Le contexte haïtien est relativement connu en France, même si la recherche a encore des choses à nous apprendre sur la façon dont Paris et Washington s’entendirent pour « punir » cette nation au point d’« hypothéquer tout avenir hors de l’esclavage », comme l’écrit l’historien. Son rappel des conditions imposées à Port-au-Prince dans les années 1820, pour la réintégration de l’île dans le concert des nations, est néanmoins utile. Les banques françaises obtinrent alors un accès direct au trésor haïtien afin d’y puiser le montant des compensations exigées après la proclamation d’indépendance et de toucher, au passage, de généreuses commissions sur les transactions réalisées. Ainsi, au-delà de l’esclavage, la suprématie blanche s’est trouvée perpétuée, permettant de préserver la domination économique, sociale et politique sur le monde, par de nouvelles institutions.
Oppression
De même, les Etats du nord des Etats-Unis, qui ont tenu tête au Sud pour mettre fin à l’esclavage, ont néanmoins aussi veillé à préserver des normes anti-Noirs tout au long de l’« abolition progressive », qui s’y déroula à partir du XVIIIe siècle.
En Nouvelle-Angleterre, les captifs encore mineurs au moment de l’émancipation durent attendre leur majorité, fixée souvent à 25 ans, pour être libres.

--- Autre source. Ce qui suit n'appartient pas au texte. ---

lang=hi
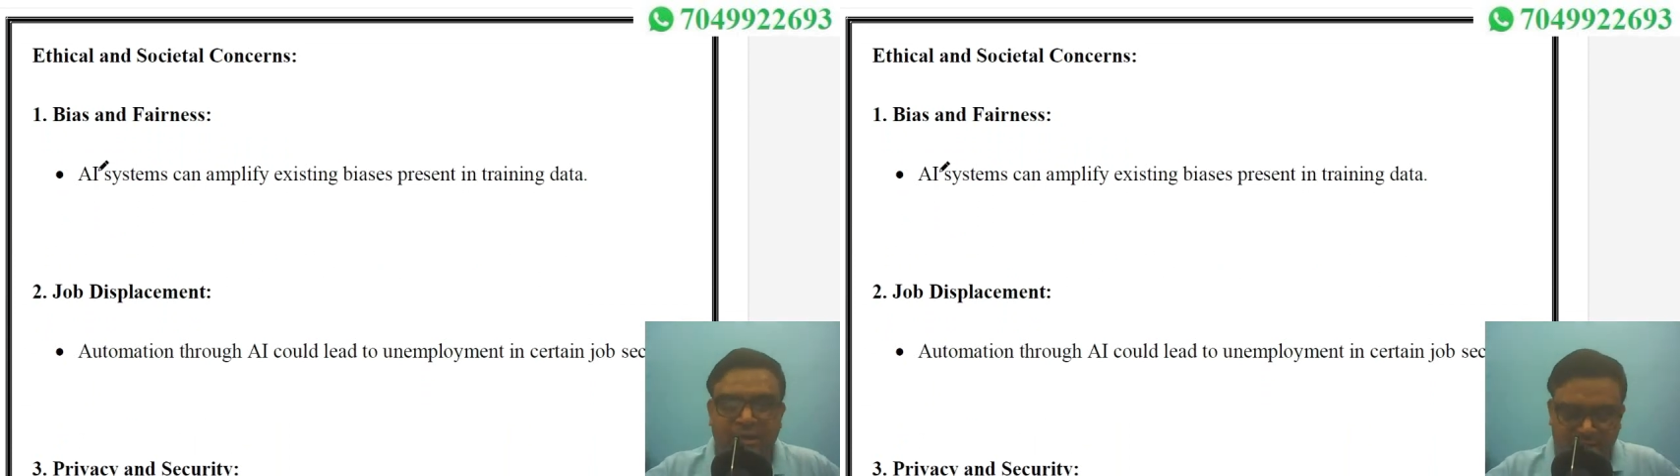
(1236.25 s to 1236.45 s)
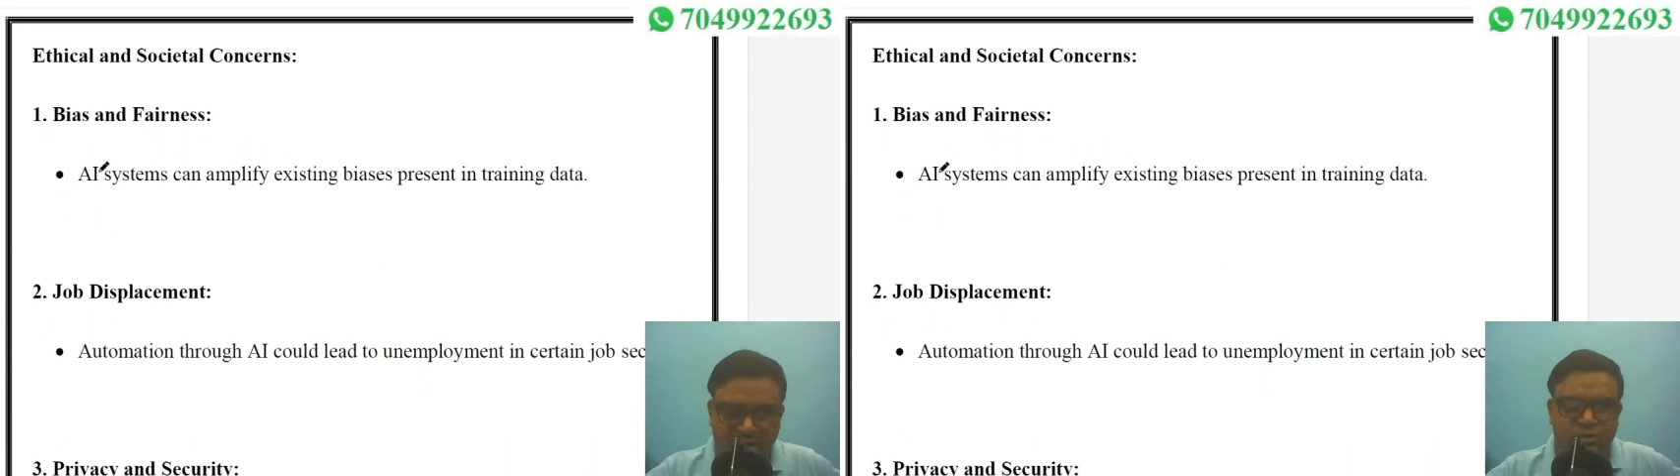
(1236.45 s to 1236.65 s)

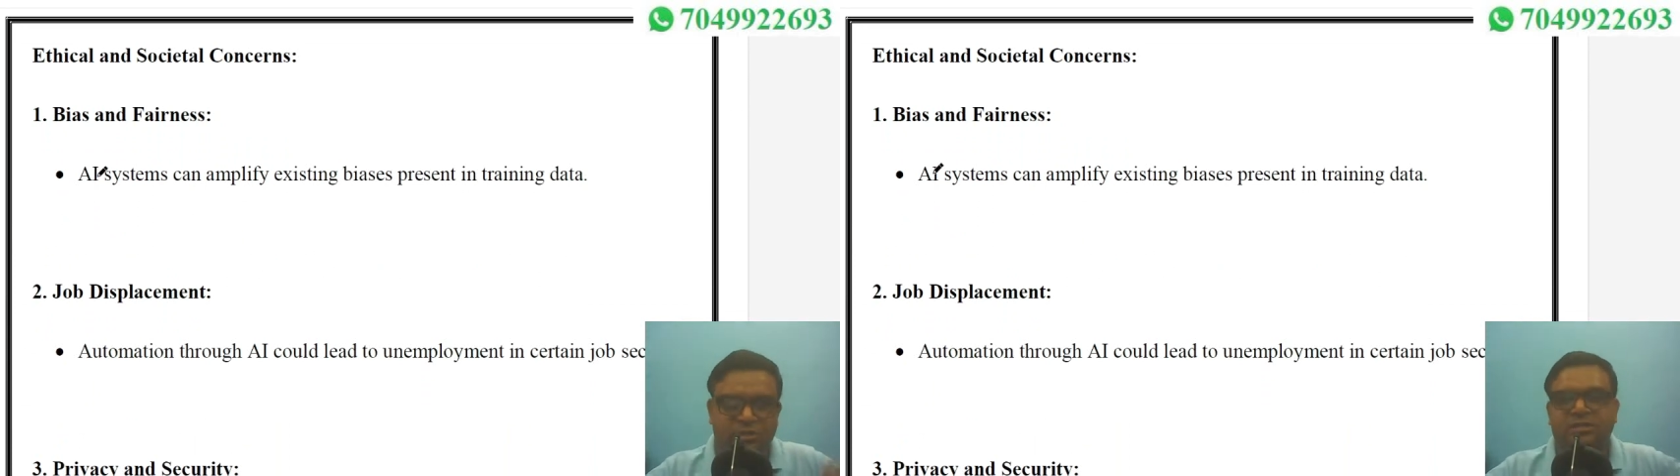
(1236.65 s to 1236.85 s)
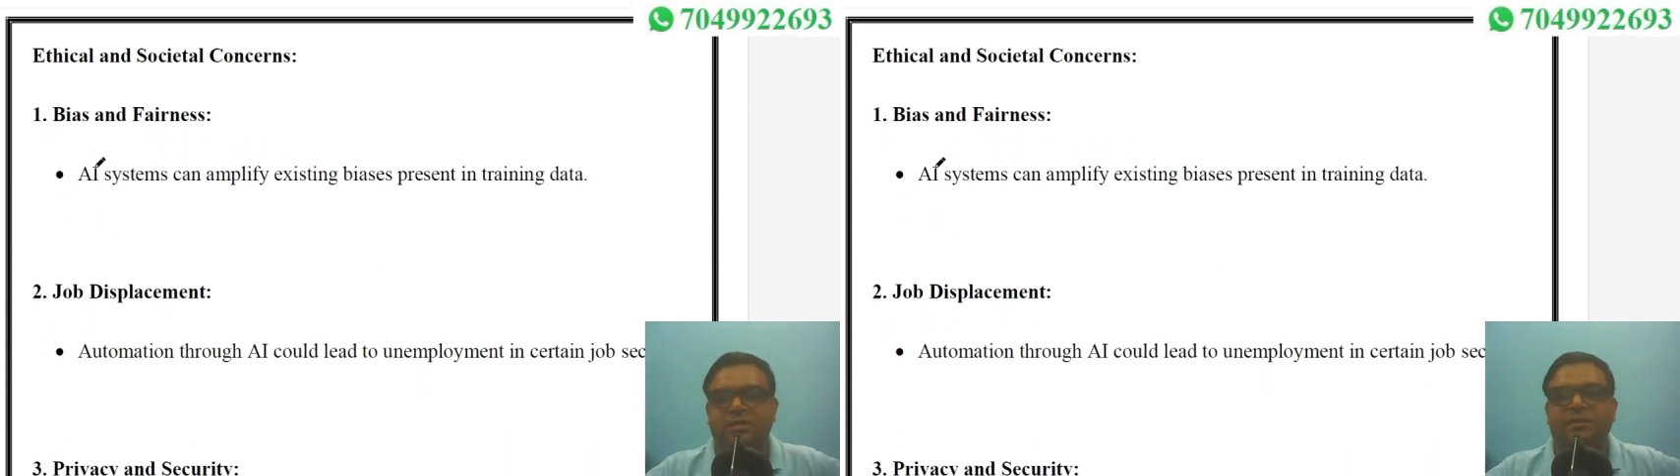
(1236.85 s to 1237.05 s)
तक के जो
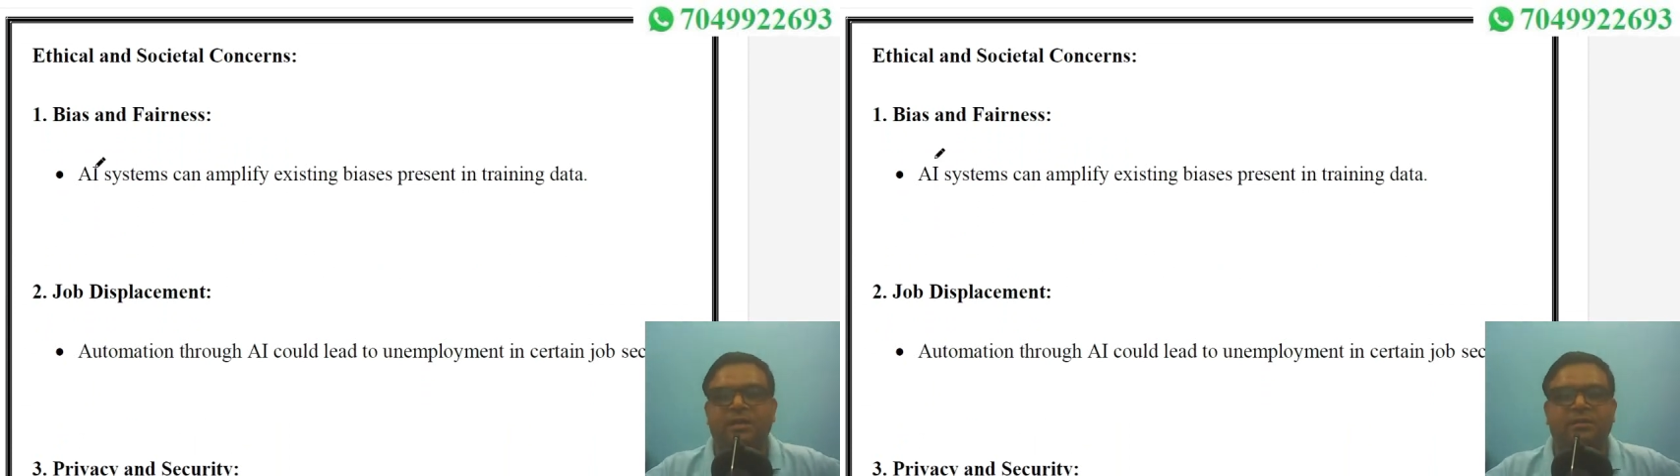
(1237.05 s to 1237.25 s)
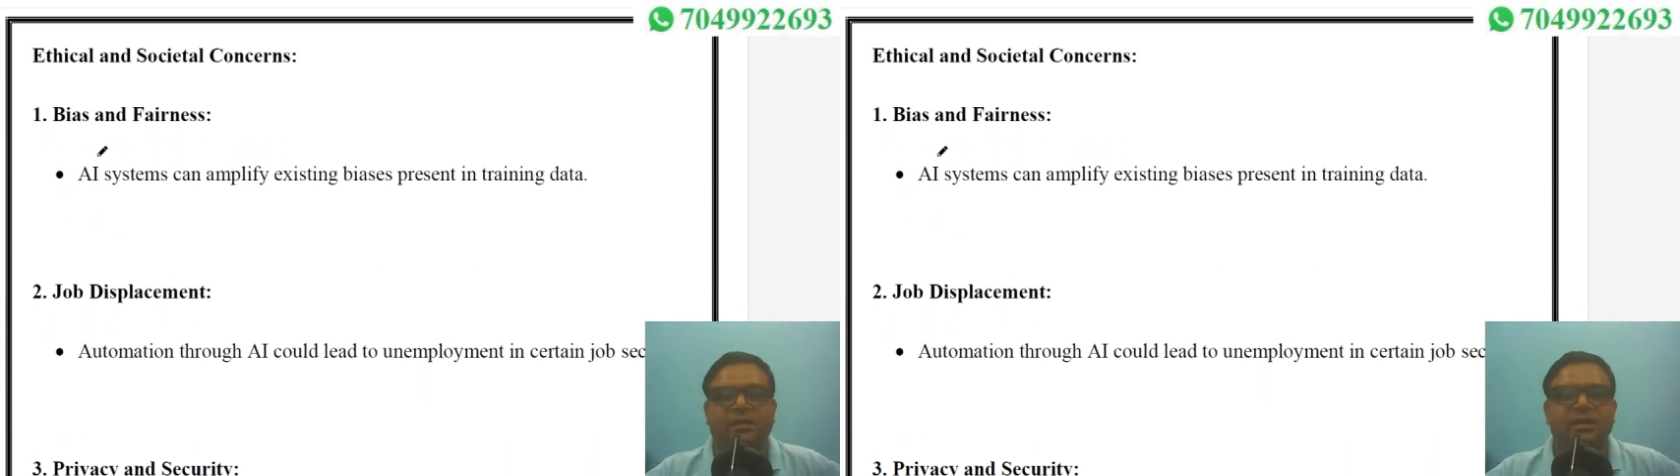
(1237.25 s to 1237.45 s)
सिस्टम के
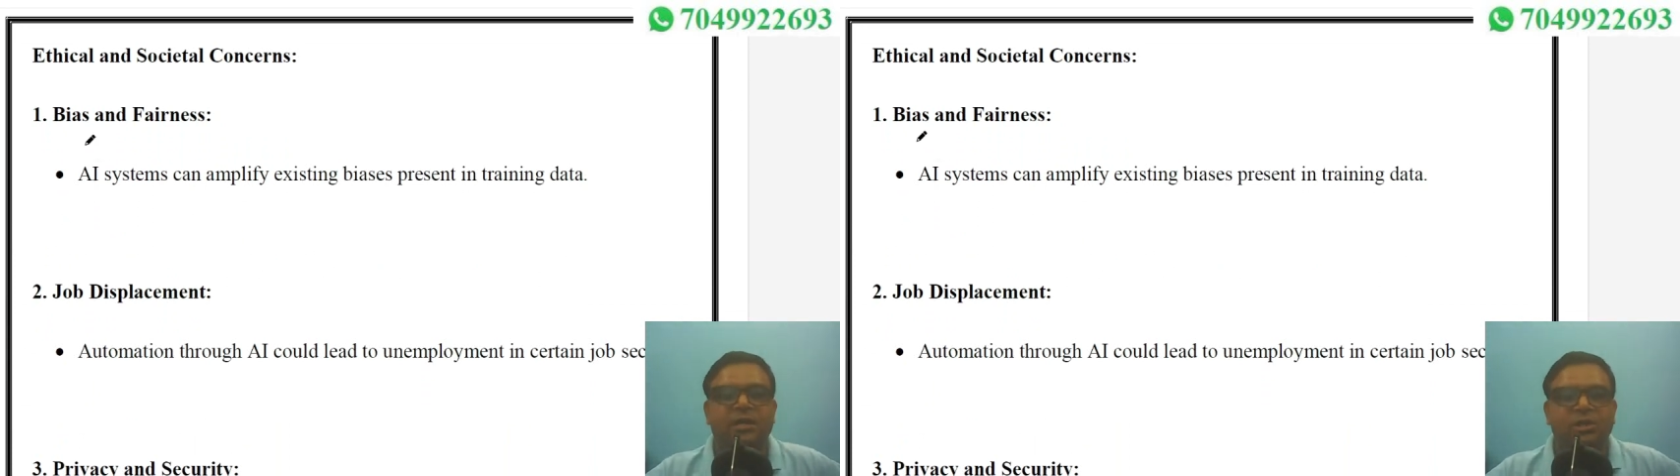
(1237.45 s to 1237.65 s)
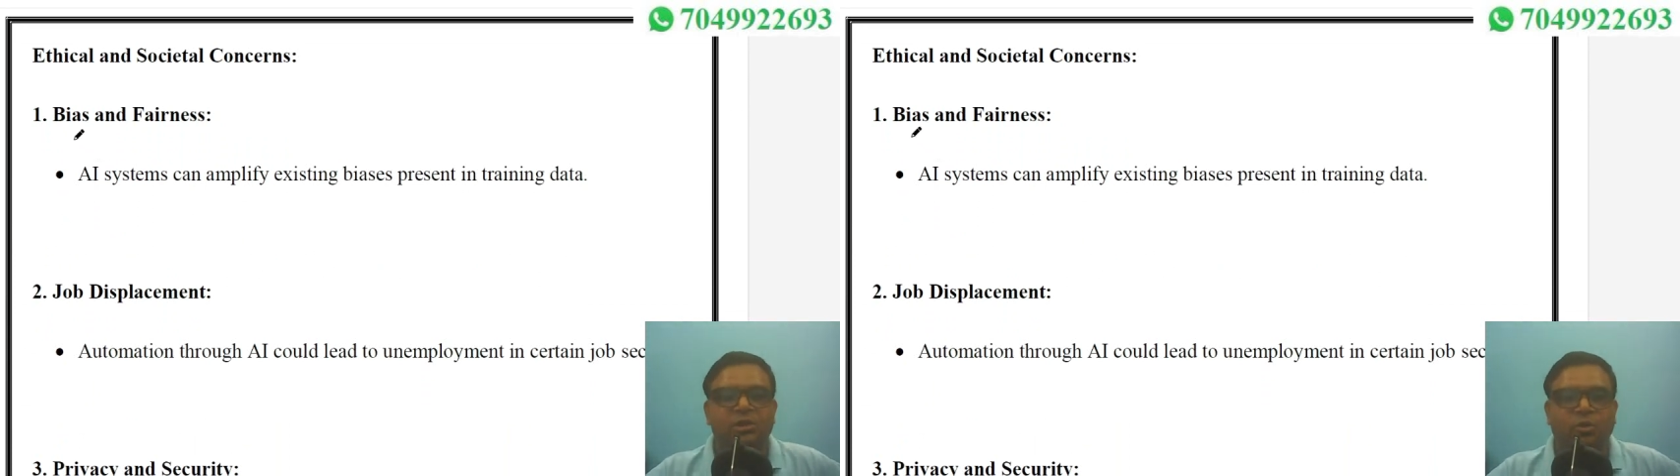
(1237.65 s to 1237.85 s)
अंदर
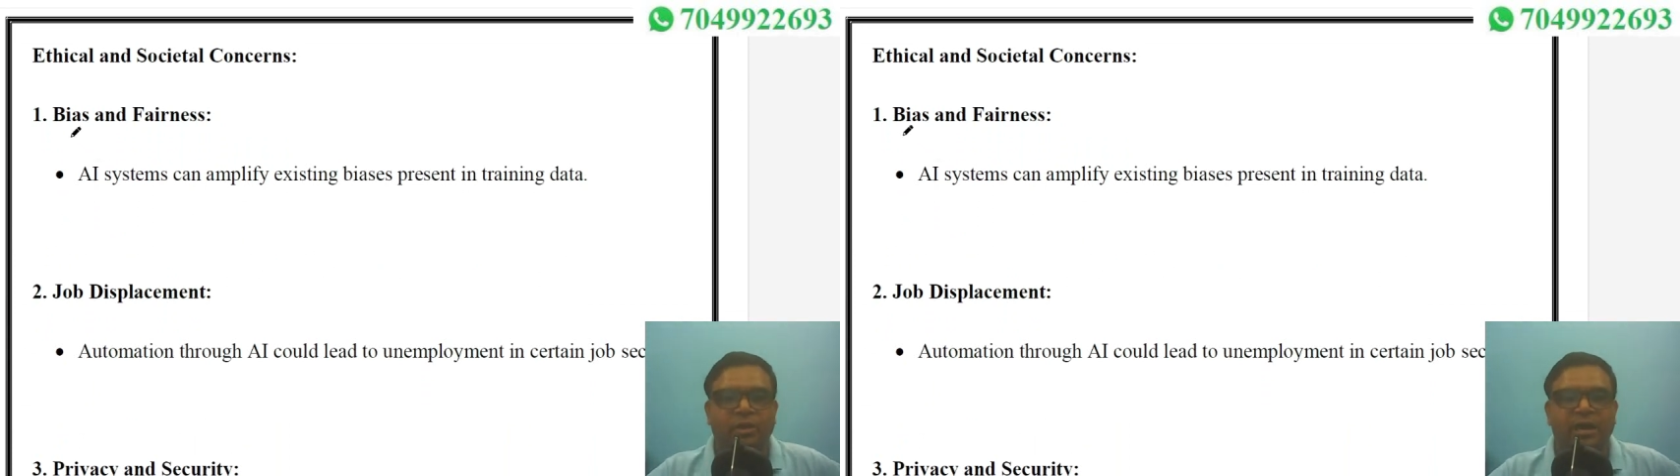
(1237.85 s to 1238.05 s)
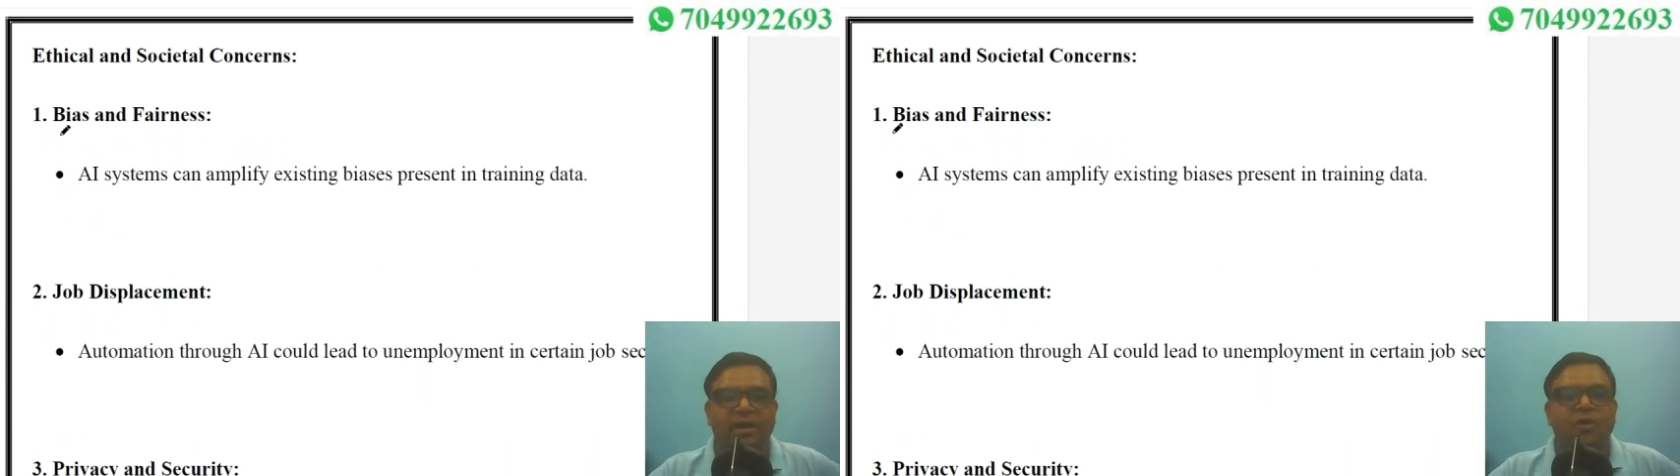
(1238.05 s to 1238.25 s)
जो
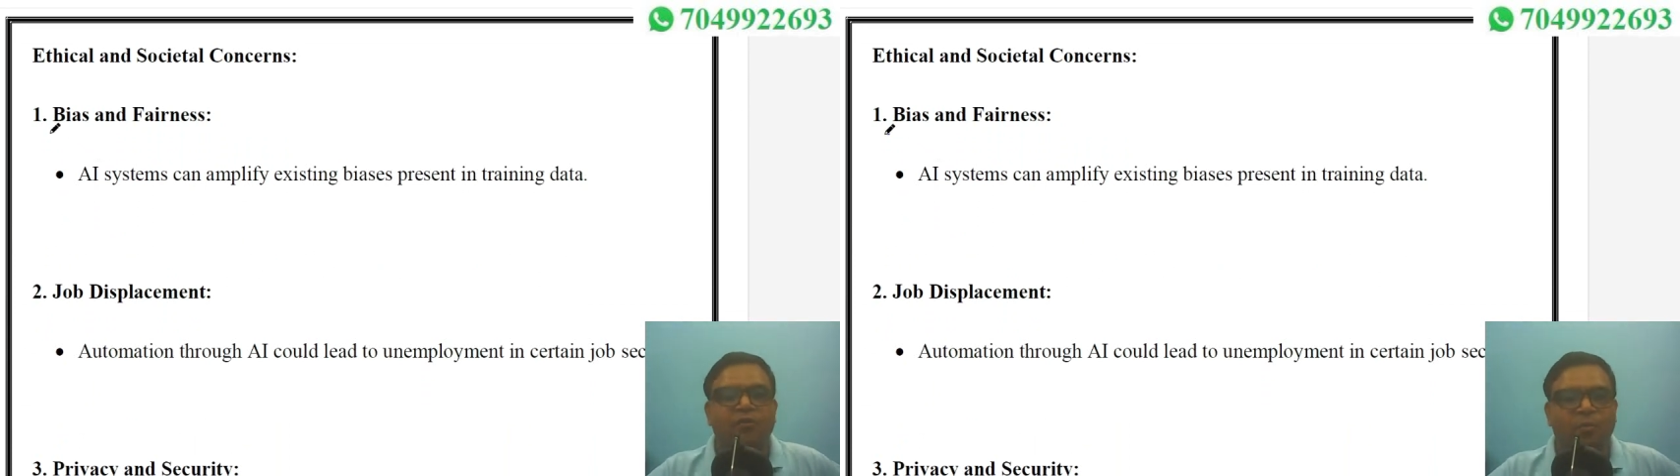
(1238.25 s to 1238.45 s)
है वो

Nombre d’enfants furent donc arrachés à leurs parents pour être emmenés dans le Sud, une manœuvre tout à fait légale à l’époque. Plusieurs familles se sont mobilisées pour retrouver leurs enfants. Ce n’est là qu’un des mécanismes grâce auquel l’oppression des personnes noires s’est poursuivie dans le Nord. L’ombre de cet héritage suprémaciste continue de planer sur nos sociétés, et c’est ce rappel que nous adresse Kris Manjapra.